**Exercise objective**
In this exercise, reproduce the whole listing exactly.

**Exercise material**
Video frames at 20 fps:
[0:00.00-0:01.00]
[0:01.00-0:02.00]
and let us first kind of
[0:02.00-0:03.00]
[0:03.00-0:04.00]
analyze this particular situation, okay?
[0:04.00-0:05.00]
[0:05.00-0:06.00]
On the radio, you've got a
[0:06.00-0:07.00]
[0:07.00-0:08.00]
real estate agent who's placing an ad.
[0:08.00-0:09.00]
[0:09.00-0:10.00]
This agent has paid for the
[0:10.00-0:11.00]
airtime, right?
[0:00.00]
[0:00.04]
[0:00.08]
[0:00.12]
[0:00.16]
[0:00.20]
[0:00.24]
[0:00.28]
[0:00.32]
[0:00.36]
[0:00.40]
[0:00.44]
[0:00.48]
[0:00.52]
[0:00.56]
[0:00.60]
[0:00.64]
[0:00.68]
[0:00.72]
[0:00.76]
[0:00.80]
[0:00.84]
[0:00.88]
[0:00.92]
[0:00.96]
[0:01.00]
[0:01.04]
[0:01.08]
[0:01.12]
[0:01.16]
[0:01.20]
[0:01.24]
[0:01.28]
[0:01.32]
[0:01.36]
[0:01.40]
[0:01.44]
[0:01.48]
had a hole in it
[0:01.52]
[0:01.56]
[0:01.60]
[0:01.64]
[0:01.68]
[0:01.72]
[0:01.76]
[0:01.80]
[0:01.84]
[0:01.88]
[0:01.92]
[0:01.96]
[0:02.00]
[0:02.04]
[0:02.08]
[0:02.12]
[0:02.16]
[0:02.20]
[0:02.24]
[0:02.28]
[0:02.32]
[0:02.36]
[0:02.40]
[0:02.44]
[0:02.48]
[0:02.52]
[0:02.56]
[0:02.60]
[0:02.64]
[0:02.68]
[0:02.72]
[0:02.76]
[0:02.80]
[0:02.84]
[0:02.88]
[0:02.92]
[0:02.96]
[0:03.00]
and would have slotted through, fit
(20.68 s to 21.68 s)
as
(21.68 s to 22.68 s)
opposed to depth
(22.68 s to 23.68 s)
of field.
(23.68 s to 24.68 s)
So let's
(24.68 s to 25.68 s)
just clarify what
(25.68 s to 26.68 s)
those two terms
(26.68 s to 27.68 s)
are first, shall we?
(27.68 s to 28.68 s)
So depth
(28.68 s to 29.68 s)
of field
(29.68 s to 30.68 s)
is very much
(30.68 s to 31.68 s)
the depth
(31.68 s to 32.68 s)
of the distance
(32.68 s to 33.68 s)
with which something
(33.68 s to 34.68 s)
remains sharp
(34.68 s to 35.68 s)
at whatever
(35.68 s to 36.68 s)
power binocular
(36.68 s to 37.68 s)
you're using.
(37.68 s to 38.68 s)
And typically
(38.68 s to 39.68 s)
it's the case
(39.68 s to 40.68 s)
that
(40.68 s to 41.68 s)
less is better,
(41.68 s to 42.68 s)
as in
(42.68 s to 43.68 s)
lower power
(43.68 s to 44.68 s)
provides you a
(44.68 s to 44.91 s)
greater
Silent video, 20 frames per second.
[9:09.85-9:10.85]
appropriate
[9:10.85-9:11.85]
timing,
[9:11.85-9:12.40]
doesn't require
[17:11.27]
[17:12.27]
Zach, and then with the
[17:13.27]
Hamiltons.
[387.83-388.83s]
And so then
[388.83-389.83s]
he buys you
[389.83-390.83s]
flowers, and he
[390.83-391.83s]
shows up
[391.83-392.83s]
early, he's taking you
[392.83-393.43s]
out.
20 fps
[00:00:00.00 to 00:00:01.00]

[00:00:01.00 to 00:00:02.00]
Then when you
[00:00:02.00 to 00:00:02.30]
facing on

**Response to the exercise**
Video frames at 20 fps:
[0:00.00-0:01.00]
[0:01.00-0:02.00]
and let us first kind of
[0:02.00-0:03.00]
[0:03.00-0:04.00]
analyze this particular situation, okay?
[0:04.00-0:05.00]
[0:05.00-0:06.00]
On the radio, you've got a
[0:06.00-0:07.00]
[0:07.00-0:08.00]
real estate agent who's placing an ad.
[0:08.00-0:09.00]
[0:09.00-0:10.00]
This agent has paid for the
[0:10.00-0:11.00]
airtime, right?
[0:00.00]
[0:00.04]
[0:00.08]
[0:00.12]
[0:00.16]
[0:00.20]
[0:00.24]
[0:00.28]
[0:00.32]
[0:00.36]
[0:00.40]
[0:00.44]
[0:00.48]
[0:00.52]
[0:00.56]
[0:00.60]
[0:00.64]
[0:00.68]
[0:00.72]
[0:00.76]
[0:00.80]
[0:00.84]
[0:00.88]
[0:00.92]
[0:00.96]
[0:01.00]
[0:01.04]
[0:01.08]
[0:01.12]
[0:01.16]
[0:01.20]
[0:01.24]
[0:01.28]
[0:01.32]
[0:01.36]
[0:01.40]
[0:01.44]
[0:01.48]
had a hole in it
[0:01.52]
[0:01.56]
[0:01.60]
[0:01.64]
[0:01.68]
[0:01.72]
[0:01.76]
[0:01.80]
[0:01.84]
[0:01.88]
[0:01.92]
[0:01.96]
[0:02.00]
[0:02.04]
[0:02.08]
[0:02.12]
[0:02.16]
[0:02.20]
[0:02.24]
[0:02.28]
[0:02.32]
[0:02.36]
[0:02.40]
[0:02.44]
[0:02.48]
[0:02.52]
[0:02.56]
[0:02.60]
[0:02.64]
[0:02.68]
[0:02.72]
[0:02.76]
[0:02.80]
[0:02.84]
[0:02.88]
[0:02.92]
[0:02.96]
[0:03.00]
and would have slotted through, fit
(20.68 s to 21.68 s)
as
(21.68 s to 22.68 s)
opposed to depth
(22.68 s to 23.68 s)
of field.
(23.68 s to 24.68 s)
So let's
(24.68 s to 25.68 s)
just clarify what
(25.68 s to 26.68 s)
those two terms
(26.68 s to 27.68 s)
are first, shall we?
(27.68 s to 28.68 s)
So depth
(28.68 s to 29.68 s)
of field
(29.68 s to 30.68 s)
is very much
(30.68 s to 31.68 s)
the depth
(31.68 s to 32.68 s)
of the distance
(32.68 s to 33.68 s)
with which something
(33.68 s to 34.68 s)
remains sharp
(34.68 s to 35.68 s)
at whatever
(35.68 s to 36.68 s)
power binocular
(36.68 s to 37.68 s)
you're using.
(37.68 s to 38.68 s)
And typically
(38.68 s to 39.68 s)
it's the case
(39.68 s to 40.68 s)
that
(40.68 s to 41.68 s)
less is better,
(41.68 s to 42.68 s)
as in
(42.68 s to 43.68 s)
lower power
(43.68 s to 44.68 s)
provides you a
(44.68 s to 44.91 s)
greater
Silent video, 20 frames per second.
[9:09.85-9:10.85]
appropriate
[9:10.85-9:11.85]
timing,
[9:11.85-9:12.40]
doesn't require
[17:11.27]
[17:12.27]
Zach, and then with the
[17:13.27]
Hamiltons.
[387.83-388.83s]
And so then
[388.83-389.83s]
he buys you
[389.83-390.83s]
flowers, and he
[390.83-391.83s]
shows up
[391.83-392.83s]
early, he's taking you
[392.83-393.43s]
out.
20 fps
[00:00:00.00 to 00:00:01.00]

[00:00:01.00 to 00:00:02.00]
Then when you
[00:00:02.00 to 00:00:02.30]
facing on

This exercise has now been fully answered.